◆ Problem
If a line below contains the word "frames", count it. Please give the total and nothing else.

Saved data entries
= = = = = = =

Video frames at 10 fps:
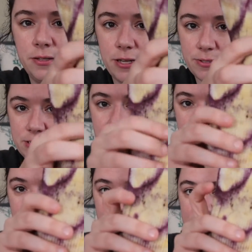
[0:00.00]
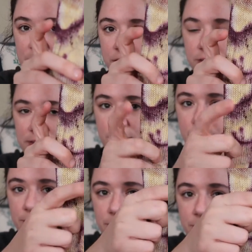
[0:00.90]
That was darker sections of the
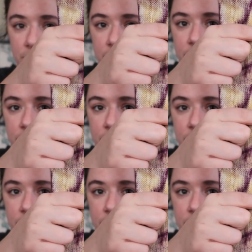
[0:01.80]
purple.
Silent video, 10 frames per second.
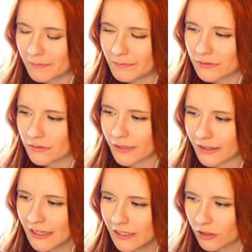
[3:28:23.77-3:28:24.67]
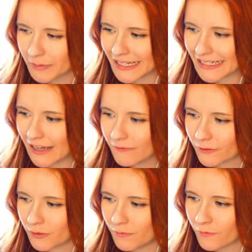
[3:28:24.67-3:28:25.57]
Oh, I think it'll be enough
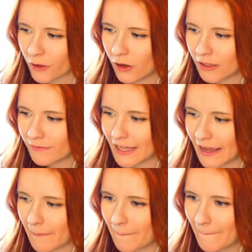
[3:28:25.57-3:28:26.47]
room for all of them.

= = = = = = =

◆ Result of this exercise
2